La plupart de ces espèces ont été retrouvées et ramenées du Caucase depuis la création du partenariat avec la station Vavilov de Saint-Petersbourg, la plus ancienne banque de graines au monde. 

“L’objectif, c’est de faire découvrir à ces chefs des variétés que l’on pense exceptionnelles et c’est grâce à leur palais d’exception qu’on pourra prouver ou pas qu’elles sont meilleures que les variétés hybrides que l’on mange aujourd’hui”, ajoute Victor Durand.  

Car aujourd'hui, selon la FAO (l'Organisation pour l'alimentation et l'agriculture), 90% de nos ressources alimentaires proviennent de seulement 15 espèces de plantes différentes (riz, blé, maïs...) et 80% des légumes et céréales cultivés il y a cinquante ans ont disparu.
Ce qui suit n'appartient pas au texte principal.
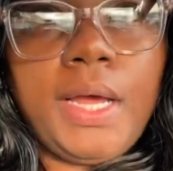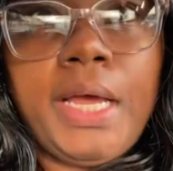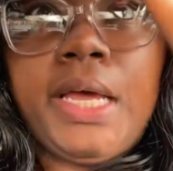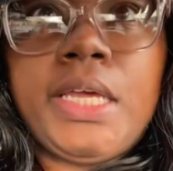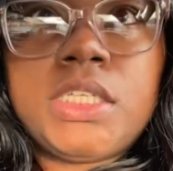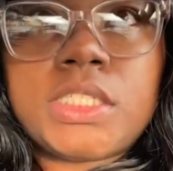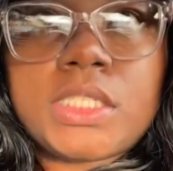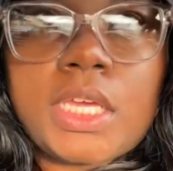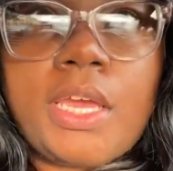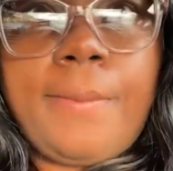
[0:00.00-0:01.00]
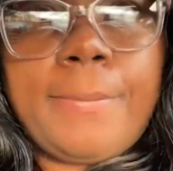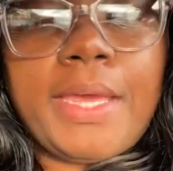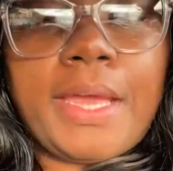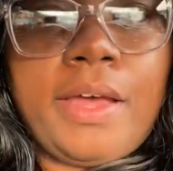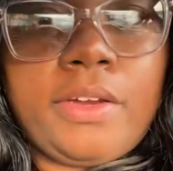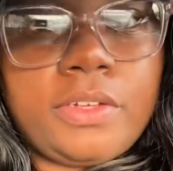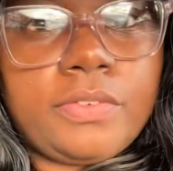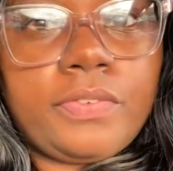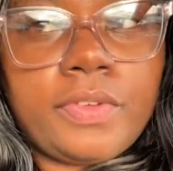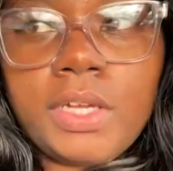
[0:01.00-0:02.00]
I just came back out
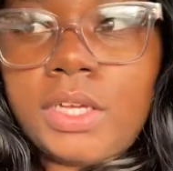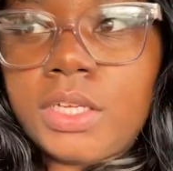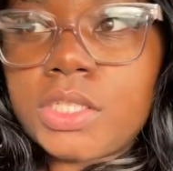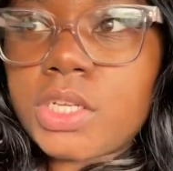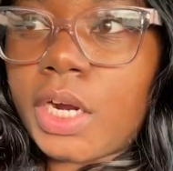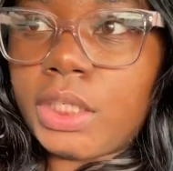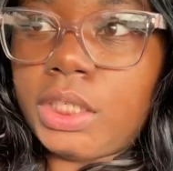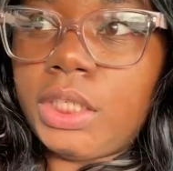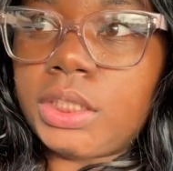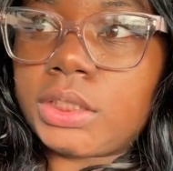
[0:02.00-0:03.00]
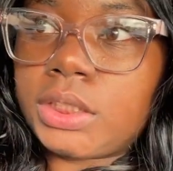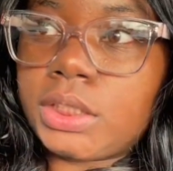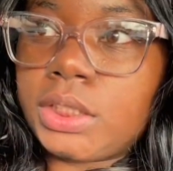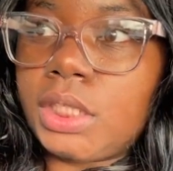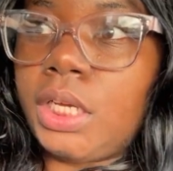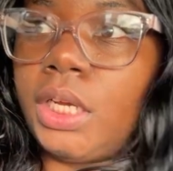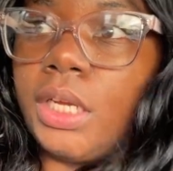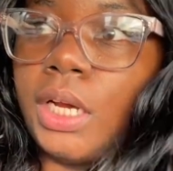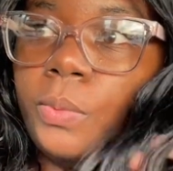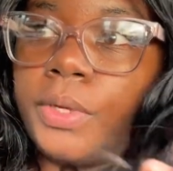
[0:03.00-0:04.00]
of Target and
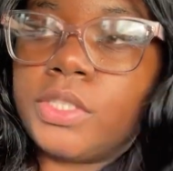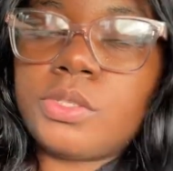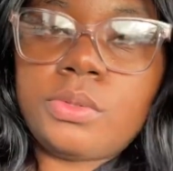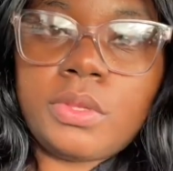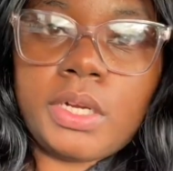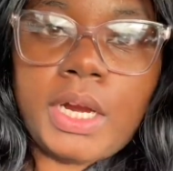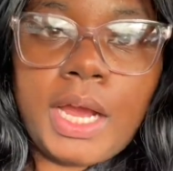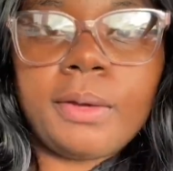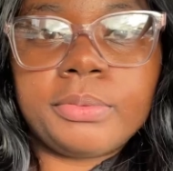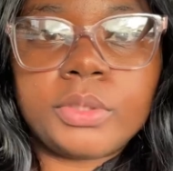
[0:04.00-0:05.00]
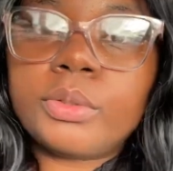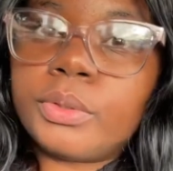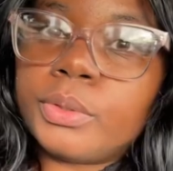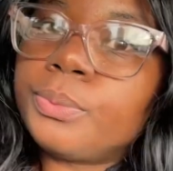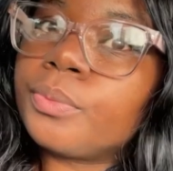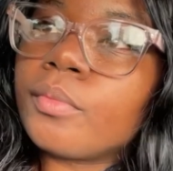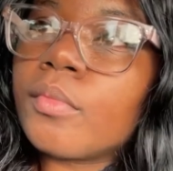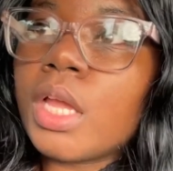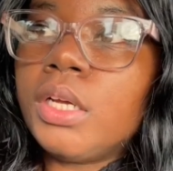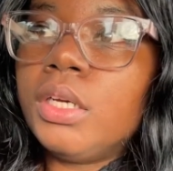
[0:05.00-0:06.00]
I went to their optical
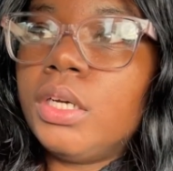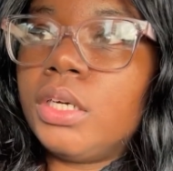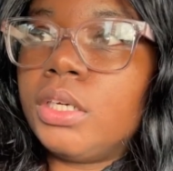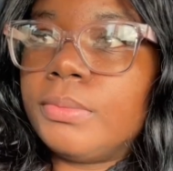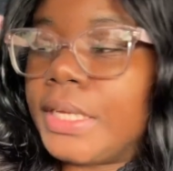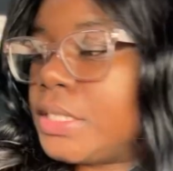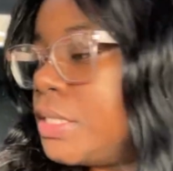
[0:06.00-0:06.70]
um, that's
Une étude canadienne a par ailleurs démontré qu’une pomme des années 50 comportait 100 fois plus de vitamines que les variétés hybrides d’aujourd’hui. 

L'épreuve du goût 

Alors au moment de la dégustation, c’est avec enthousiasme que les chefs exercent leurs palais exigeants. Il y a plein de choses que l’on n’a pas l’habitude de voir ici, des melons, des courges des choses avec des formes particulières, ça me met la puce à l’oreille et l’eau à la bouche”, témoigne Jean-Rémy Caillon, chef de l'Alpage à Courchevel (Savoie), avant d’activer ses papilles et faire marcher ses méninges.

Distillation, infusion, caramélisation, ces nouvelles variétés ouvrent un univers de possibles.  “C’est très sucré, raconte Jean Rémy Caillon en croquant un légume rouge, là on peut aller s’amuser avec des fraises, en dessert par exemple, avec un  peu de vanille, et avoir une autre vision du poivron, c’est rigolo..."

Et il va parfois falloir preuve d’imagination, car toutes les variétés n’ont pas toujours un aspect séduisant, comme ce melon couvert de bulbes blanchâtres. Aujourd'hui, on va trouver ce qui va nous donner à manger dans les 250 années qui viennent. Et il va falloir changer de critère, ce n’est pas la beauté que l’on doit trouver, ce qui est peut-être le cas aujourd’hui, mais le gout renforcé de toutes ces céréales, de tous ces fruits”, s’enthousiasme le chef Alex Alexanian.  

C’est pour cela que l’on a besoin des chefs. Ils ont un message à porter. L’urgence climatique s’accélère et on a besoin d’ambassadeurs. Il va falloir éduquer le consommateur, faire de la pédagogie. Par exemple, on est tous habitués au melon bien orange, bien ferme, bien sucré, mais ils ont tous le même goût, nous on a des variétés avec des goûts de banane, de fruits rouges, des chaires roses, blanches, toutes sortes de couleurs et en fait, c’est délicieux”, conclut Stéphane Crozat, du CRBA.  

Le centre espère recruter des dégustateurs plus pérennes pour l’année prochaine, afin qu’ils puissent venir tester régulièrement les variétés, tout au long de leur sélection.